8 Mart’ı ben sadece sıradan bir gün olarak görüyorum. O gün herkes gündemdeki yerini almak için süslü laflar sarf ederek kadınlar başımızın tacı demekle yetiniyor. Ötesi yok. Çünkü bu ülkede maalesef kadının adı yok. Eğer kadınsan hor görülmeye, dövülmeye, sövülmeye, öldürülmeye, tacize uğramaya, tecavüze uğramaya layıksın. Belki bu yüzden dünya genelinde en fazla kadın cinayetlerinin işlendiği ülkeler arasında yer alıyoruz. Erkeklerin hüküm sürdüğü bir toplumda, kadınlar olarak bizler hep geri planda yer almak zorunda bırakılıyoruz. Bu bizim mesleğimizde de mevcut ne yazık ki. Türkiye’de kadın gazeteci sayısı fazla olsa da Karaman’da kadın gazeteci sayısı ne yazık ki yok denecek kadar az. Bir kadın gazeteci olarak bu sıkıntıyı en fazla yaşayanlardan biriyim. Toplantılarda, etkinliklerde ne yazık ki erkek meslektaşlarımın arasında yalnız kalıyorum.”
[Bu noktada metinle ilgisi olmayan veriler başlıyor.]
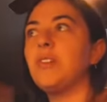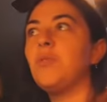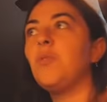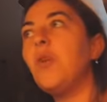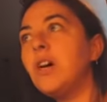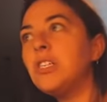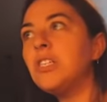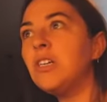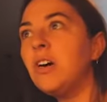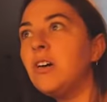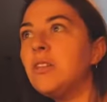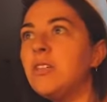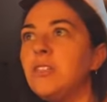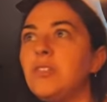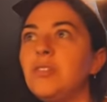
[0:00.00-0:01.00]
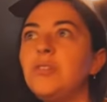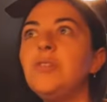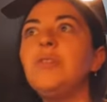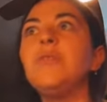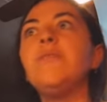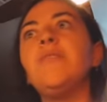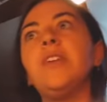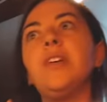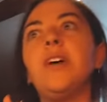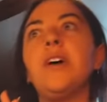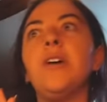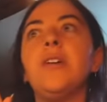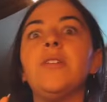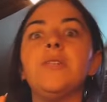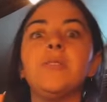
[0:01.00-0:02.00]
and watching all these YouTube
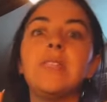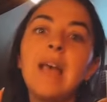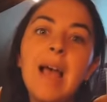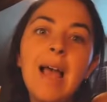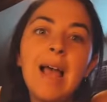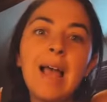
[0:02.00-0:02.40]
videos.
Ama çok da seviliyorsun sevgili Sultan, mesleğinin sultanlık makamında, sevgisini ve saygısını esirgemeyen erkek meslektaşlarımıza da teşekkür edelim istersen…
“Hepsine teşekkür ederim tabii… Gösterdikleri sevgi ve saygıdan her zaman mutlu oldum bende”
Bir şubat ayından beklenmeyen sıcak bir gündü, üstelik 4 yılda bir uğrayan… Bizde 24 yıl sonra dertleşelim istedik. Kısacık sohbetimize ne çok şey sığdırdık. Bu yazının bir de son sözü olmalı elbet…
Son cümlen, söz sende...
“Öncelikle bana bu röportaj teklifini sunduğun için sana teşekkür ediyorum. 24 yıllık meslek hayatımda bu röportaj benim için bir ilk oldu. Biz seninle zaman zaman hasbihal ederiz. Birbirimizi özellikle yazmak konusunda yüreklendiririz. Ama Köşe yazarlığı çok ayrı bir kulvar… Her yiğidin harcı değil. Haber yazmak başka, köşe yazarlığı yapmak bambaşka… Çünkü o yazıya hayat veren sensin. Kendi yüreğinden geçenleri kaleme alıyorsun. Düşüncelerini paylaşıyorsun. Yazmak benim için hep keyif verici oldu. Bugünlerde her ne kadar yazamasam da, buna sen ister üşengeçlik de ister vakitsizlik. Ama ben sanırım kafa yorgunluğu deyip işin içinden sıyrılacağım. Yazmak için kafanın içinin rahat olması gerek. Ben tekrar sana bu güzel söyleşi için teşekkür ediyorum. Bende ne dolmuşum sayende içimdekileri boşalttım. Sende Çoban Ateşini söndürme ve yazmaya devam et emii…”
Şubat’ın dört yılda bir gelen son günüydü. Biz ikimiz kendi 90’larımızı anlattık bu 8 Mart’ta… Daha sahici ve sıcacık geçen eh biraz da özlenen günlerimiz. Meslekte 24 yıl bırakırken gerimizde, önümüzde bizi bekleyen güzel günlere bir hatıra olsun istedik. Sahi ne iyi ettik Sultan…
Mesleğe başlarken, 17 yaşım yeni bitmişti. Kocaman inançlarım vardı. Çoğu toza döndüler, ama inancımı besleyen çok güzel dostlar da biriktirdim ömrüme, çok güzel kadınlar tanıdım. Birisi de sen oldun sevgili Sultan…
İnancımı besleyen tüm kadınlar için bir Çoban ateşi yakıyorum, hiç sönmesin dilerim.